The last two weeks, I have been researching options for processing free text. I think I have explored the entire spectrum of possibilities. Below are some notes that I can revisit in a few months and not spend the same effort again.

Background

I was looking at a way to process auto-generated tweets, like the ones on http://twitter.com/moneyvidya_com. Some sample tweets:

  • #moneyvidya arunthestocksguru (5 Star rated) says Buy Vijay Shanthi Builders – 6m (Monday 29 March 2010 @ 09:55 … http://bit.ly/bd5JgC
  • #moneyvidya arunthestocksguru (5 Star rated) says Buy Bhagwati Banquets & Hotels – 6m (Monday 29 March 2010 @ 09… http://bit.ly/9MzRDG
  • #moneyvidya NSV (5 Star rated) says Buy ACC – 6m (Wednesday 24 March 2010 @ 09:55 AM): http://bit.ly/b5xTrN
  • #moneyvidya justsurjit (5 Star rated) says Sell Sesa Goa – Intraday (Monday 22 March 2010 @ 10:31 AM): http://bit.ly/9lLo8U

As it is clear, the text follows a specific format, but has its own little variations. I intended to process the ‘insights’ and see each expert’s success rate. Although I never got around actually completing the task, I did learn a lot about text processing.

Approach

The apprentice – Regular Expressions

The first approach was the most obvious one – regular expressions. I am sure RegEx would have addressed the particular task at hand. But the parsing expression would become a convoluted mess very soon. So I started looking for better alternatives.

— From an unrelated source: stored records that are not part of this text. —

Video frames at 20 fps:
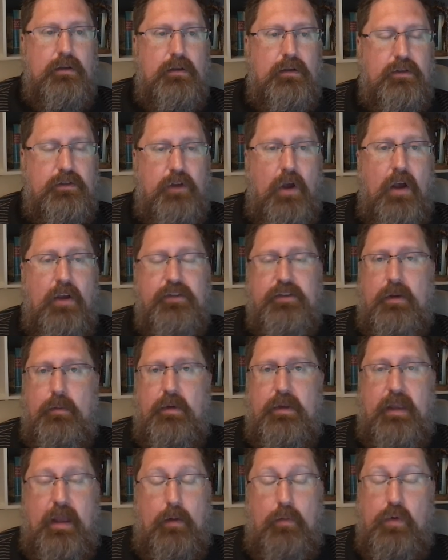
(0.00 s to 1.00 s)
saw
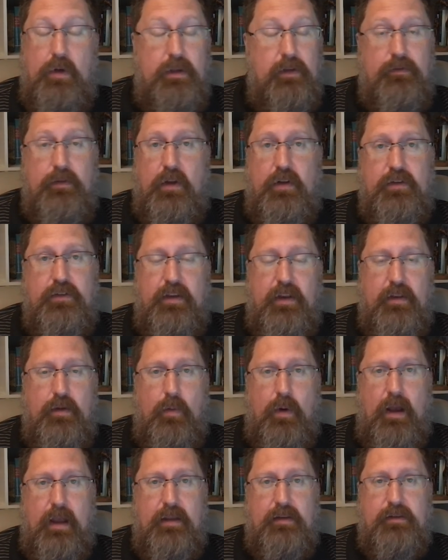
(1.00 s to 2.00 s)
someone that I wouldn't have noticed
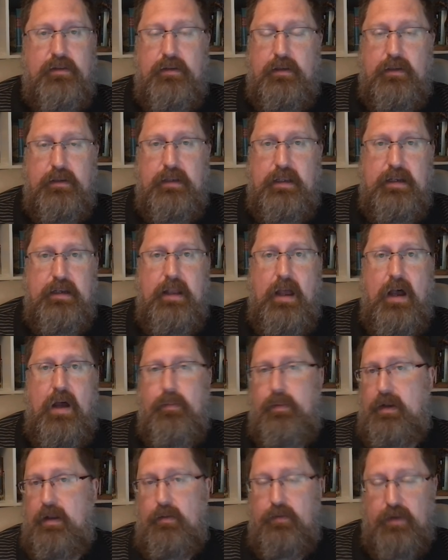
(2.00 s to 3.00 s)
otherwise that needed
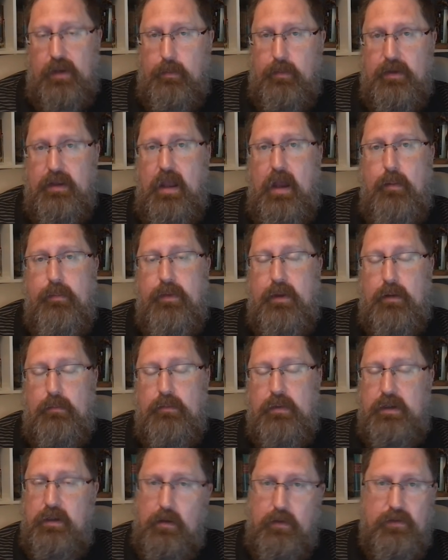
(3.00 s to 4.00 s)
help and I was able to help
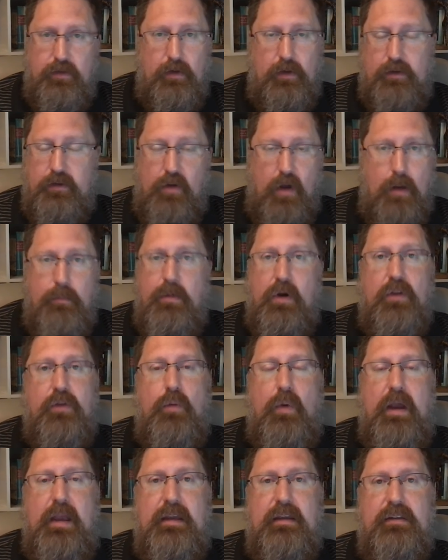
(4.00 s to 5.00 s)
them, you know, so it's gone both
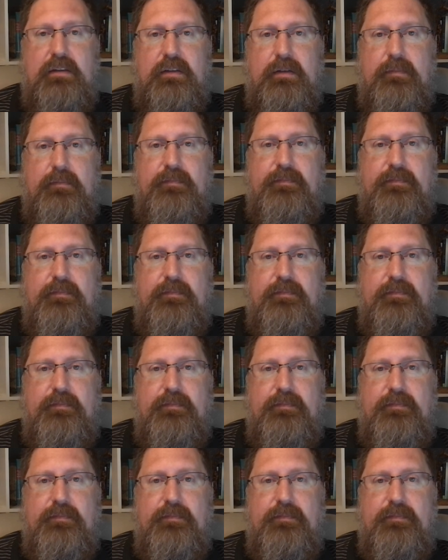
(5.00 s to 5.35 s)
ways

The strict teacher – Lexical Analysis

Lexical analysis starts where regular expression give up. This also needs pretty strict rules on the allowed input text, but the rules could be a lot more flexible and easy to comprehend.

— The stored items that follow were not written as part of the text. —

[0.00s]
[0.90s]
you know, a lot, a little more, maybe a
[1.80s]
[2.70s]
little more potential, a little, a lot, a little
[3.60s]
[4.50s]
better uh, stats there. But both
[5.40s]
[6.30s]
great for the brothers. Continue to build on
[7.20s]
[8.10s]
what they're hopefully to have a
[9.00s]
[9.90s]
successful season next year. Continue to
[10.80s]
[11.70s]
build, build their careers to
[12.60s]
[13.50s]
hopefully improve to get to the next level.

I especially enjoyed using Irony, which makes it trivial to convert BNF formed rules to C# code. There is a good gentle introduction to lexical analysis using Irony on code project.

The guru – Natural Language Processing

Processing test using tools like NLTK, allows you to parse and understand any unstructured text and understand it. Although this gives you maximum freedom, it also needs a lot of work to get right. For this to produce good results, be sure you have lots of data to be able to tweak and test your implementation. I guess this is the reason Google and co., can do so much better at translation, since they have huge data available for improving.

Conclusions

I don’t have one :). I guess, there are several ways to solve a problem, and half the solution is to identify the best way to solve the given problem. As for me, it was a good learning exercise and may come in handy if I ever write a DSL.